Despite the free-flow of American tax dollars to combat the crisis, opium production rose 43% in the Islamic nation, to an estimated 4,800 tons, and approximately 201,000 hectares of land are under poppy cultivation, representing a 10% increase in one year alone.
Uncle Sam’s embarrassing counter narcotics effort is part of a broader and costly failure involving the reconstruction of Afghanistan. More than $100 billion have been dedicated to help rebuild the war-torn country and much of it has been lost to waste, fraud and abuse not to mention corruption. The drug initiative is a recent example, documented by the Special Inspector General for Afghanistan Reconstruction (SIGAR) in a quarterly report to Congress. The document is painful to read because it goes on for 269 pages, but Judicial Watch created a link for the counter narcotics section, which is around 19 pages and includes informative charts, graphs and the latest available statistics.

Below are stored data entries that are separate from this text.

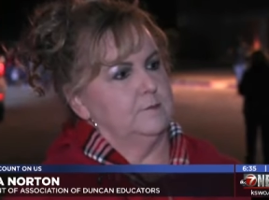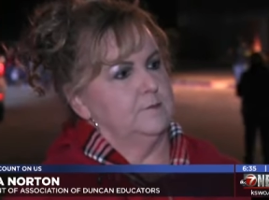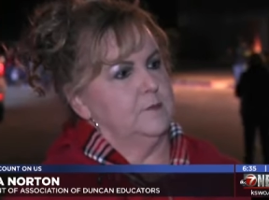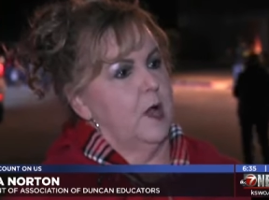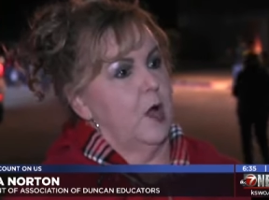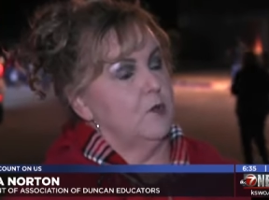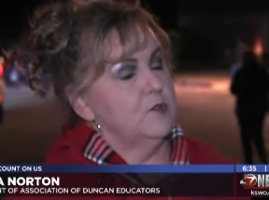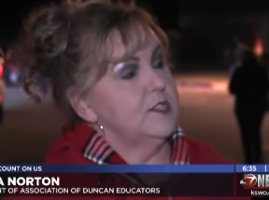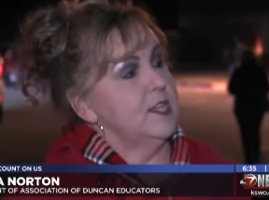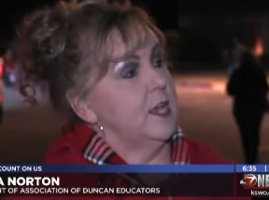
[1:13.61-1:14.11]

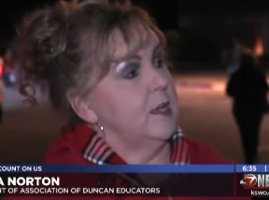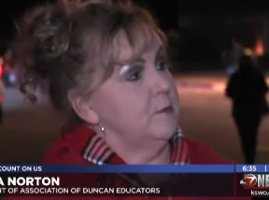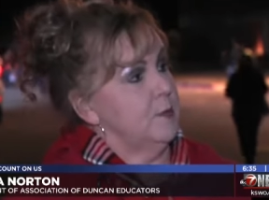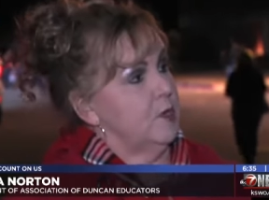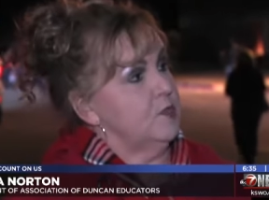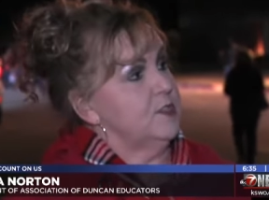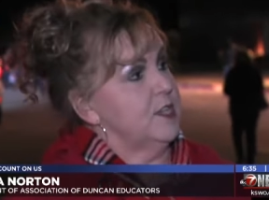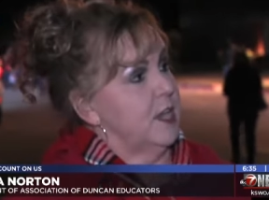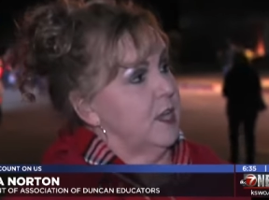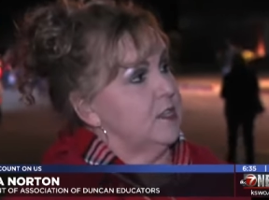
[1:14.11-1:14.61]
hotel
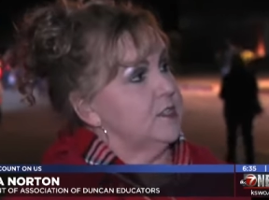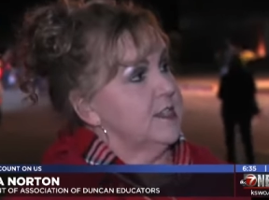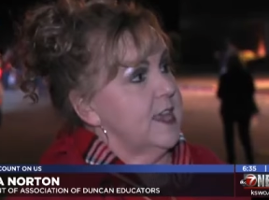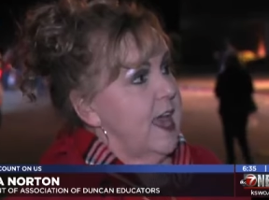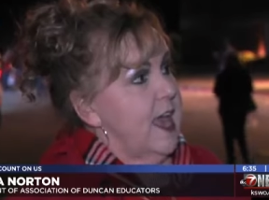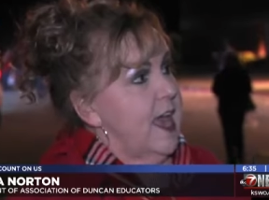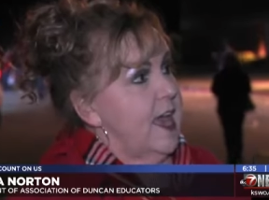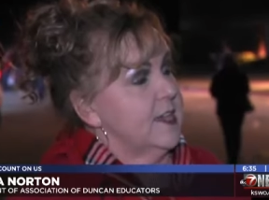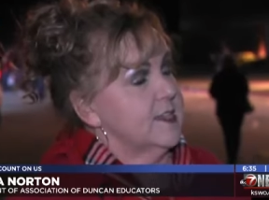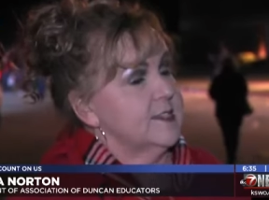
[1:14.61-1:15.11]
motel
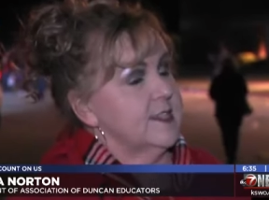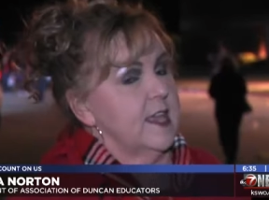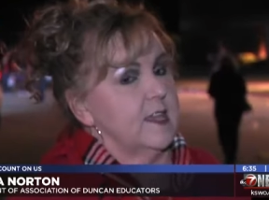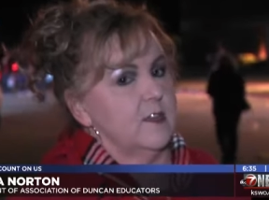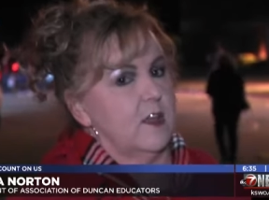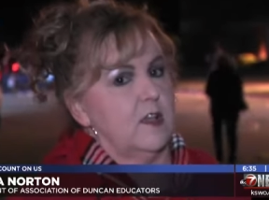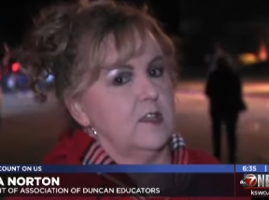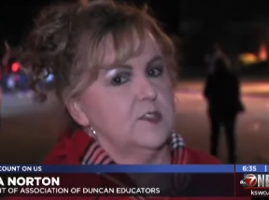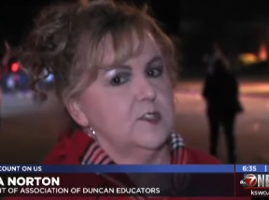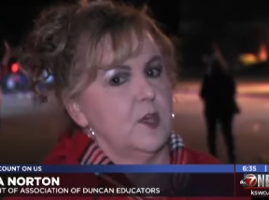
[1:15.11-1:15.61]
tax and
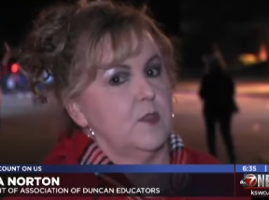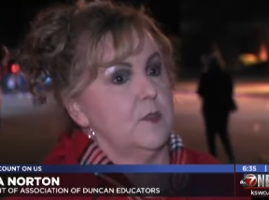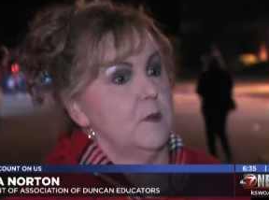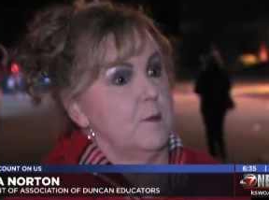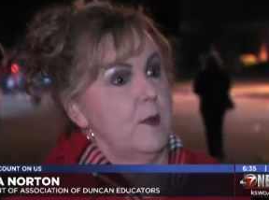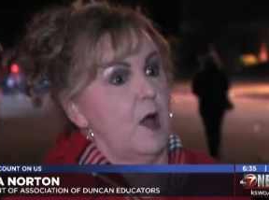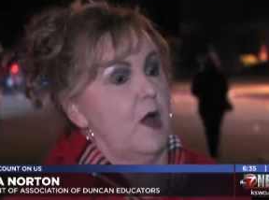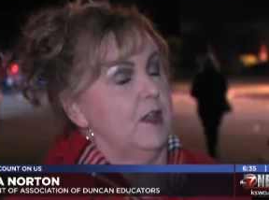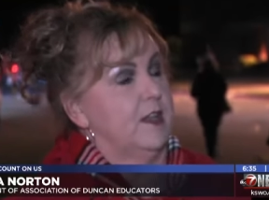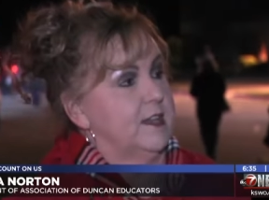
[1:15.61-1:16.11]
also the
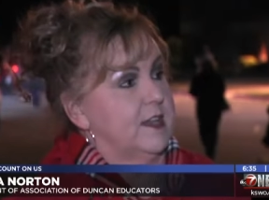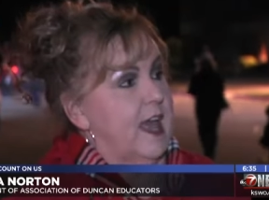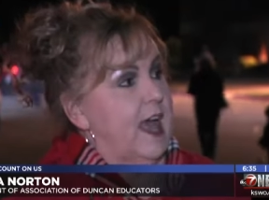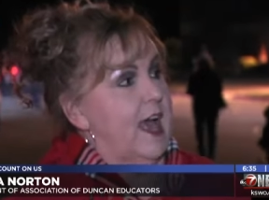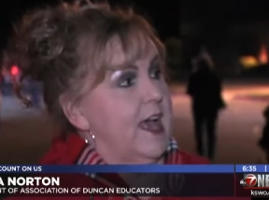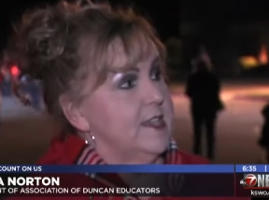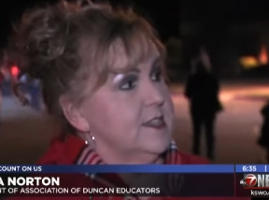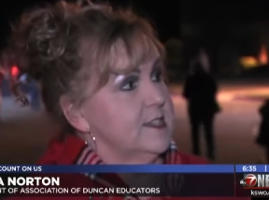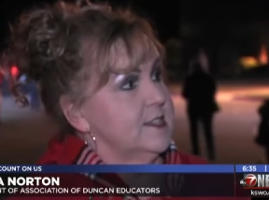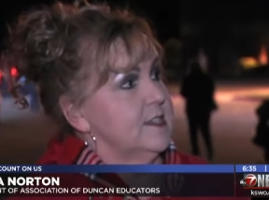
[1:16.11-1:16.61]
ball and
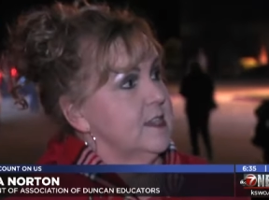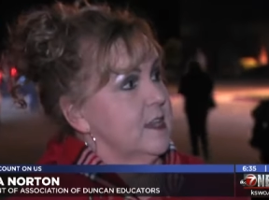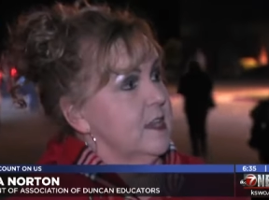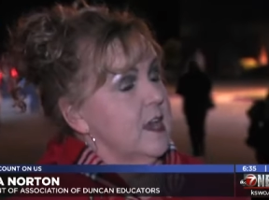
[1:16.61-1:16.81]
dice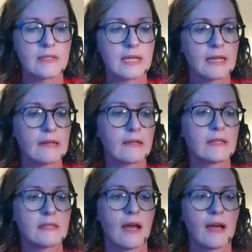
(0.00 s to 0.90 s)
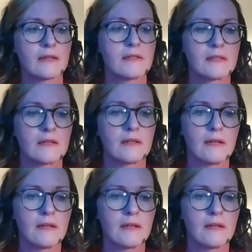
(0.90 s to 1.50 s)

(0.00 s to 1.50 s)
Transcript: daylight andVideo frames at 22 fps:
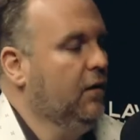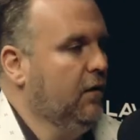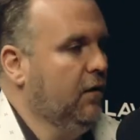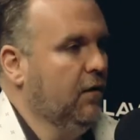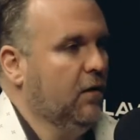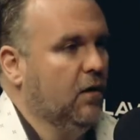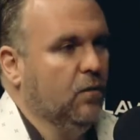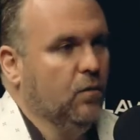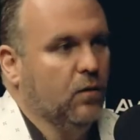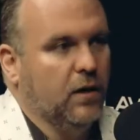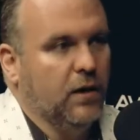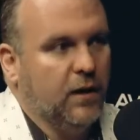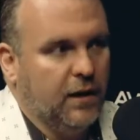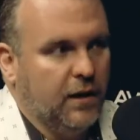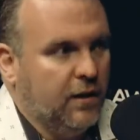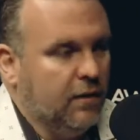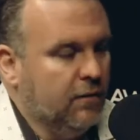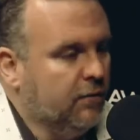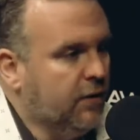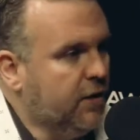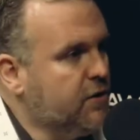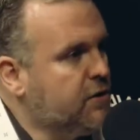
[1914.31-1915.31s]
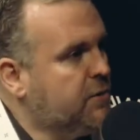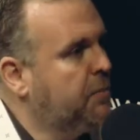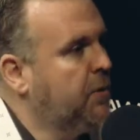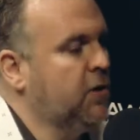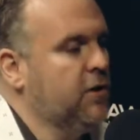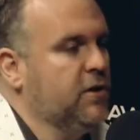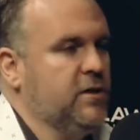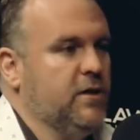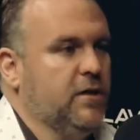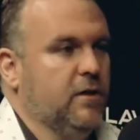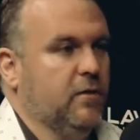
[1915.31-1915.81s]
you know, we're going to give each
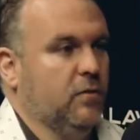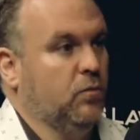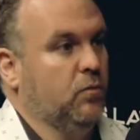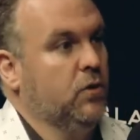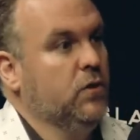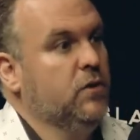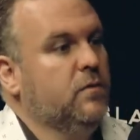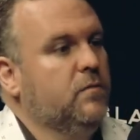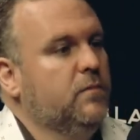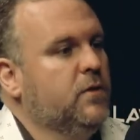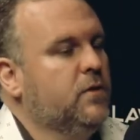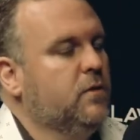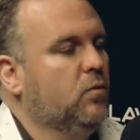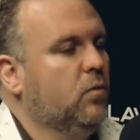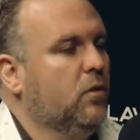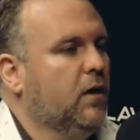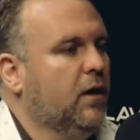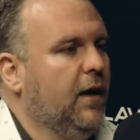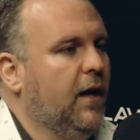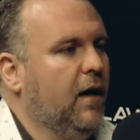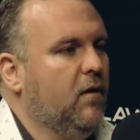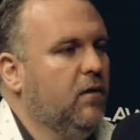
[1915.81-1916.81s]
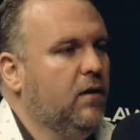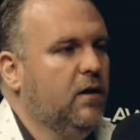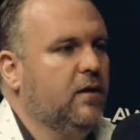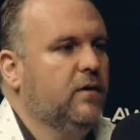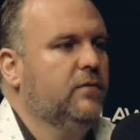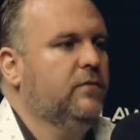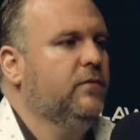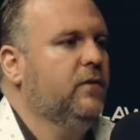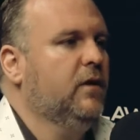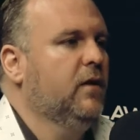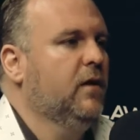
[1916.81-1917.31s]
person a room to work out
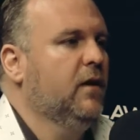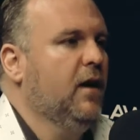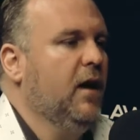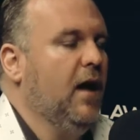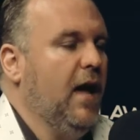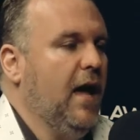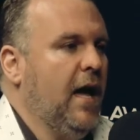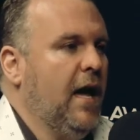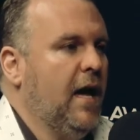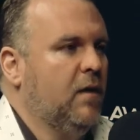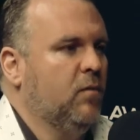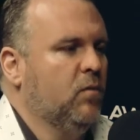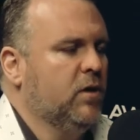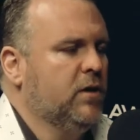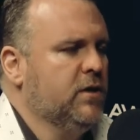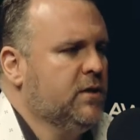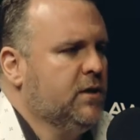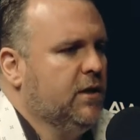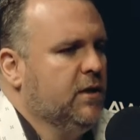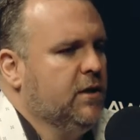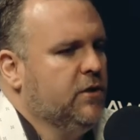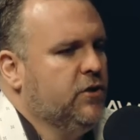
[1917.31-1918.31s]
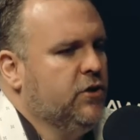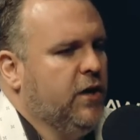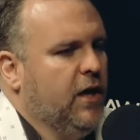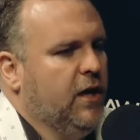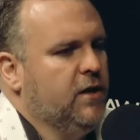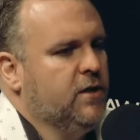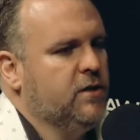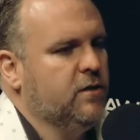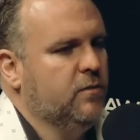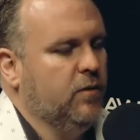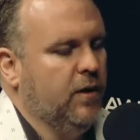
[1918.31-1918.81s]
of, and we're just going to
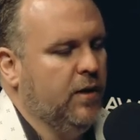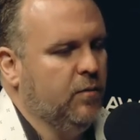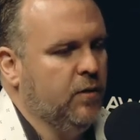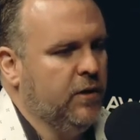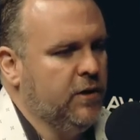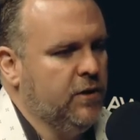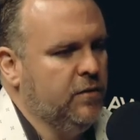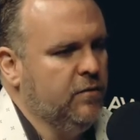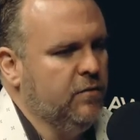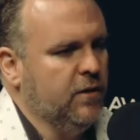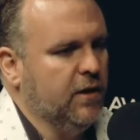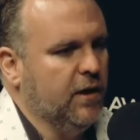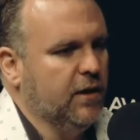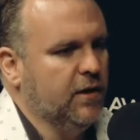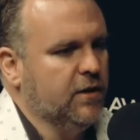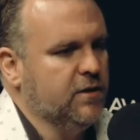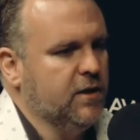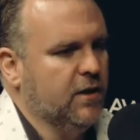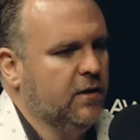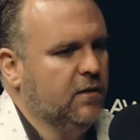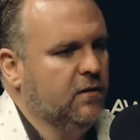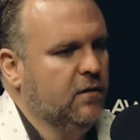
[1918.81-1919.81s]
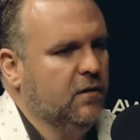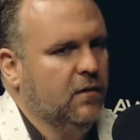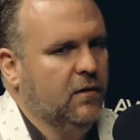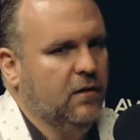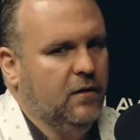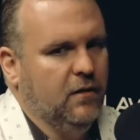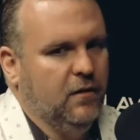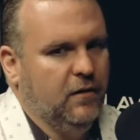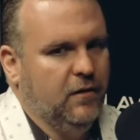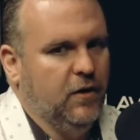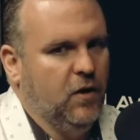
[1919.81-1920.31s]
change the way we do things. And,
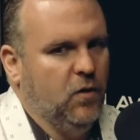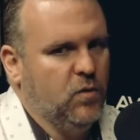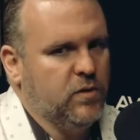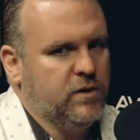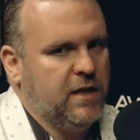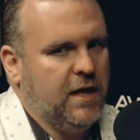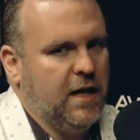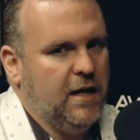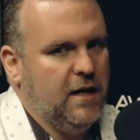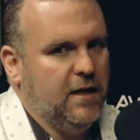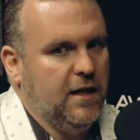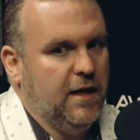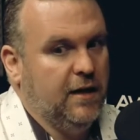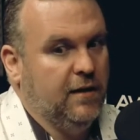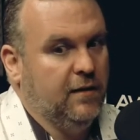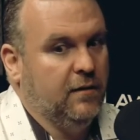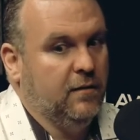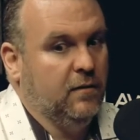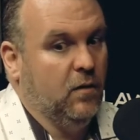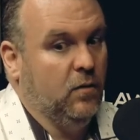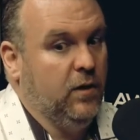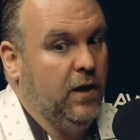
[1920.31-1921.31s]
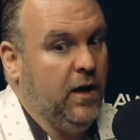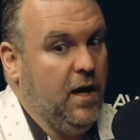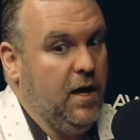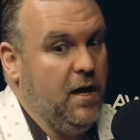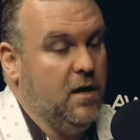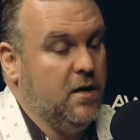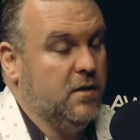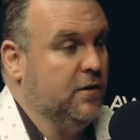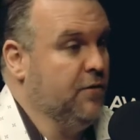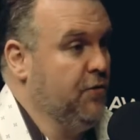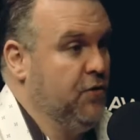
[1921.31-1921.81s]
you know, it was kind of like, okay, on a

As of December 31, 2016, the United States has spent an astounding $8.5 billion for counter narcotics efforts in Afghanistan since 2002, the report reveals, making it clear that the cash will continue flowing. “Nonetheless, Afghanistan remains the world’s leading producer of opium, providing 80% of the global output over the past decade, according to the United Nations,” SIGAR writes.
Afghanistan reconstruction has been a huge debacle that continues fleecing American taxpayers. Judicial Watch has reported on the various boondoggles over the years, most of them documented in tremendous detail by the SIGAR. Highlights include the
mysterious disappearance of nearly half a billion dollars in oil destined for the Afghan National Army, a
$335 million Afghan power plant that’s seldom used and an
$18.5 million renovation for a prison that remains unfinished and unused years after the U.S.-funded work began.
Among the more outrageous expenditures are U.S. Army contracts with dozens of companies tied to Al Qaeda and the Taliban.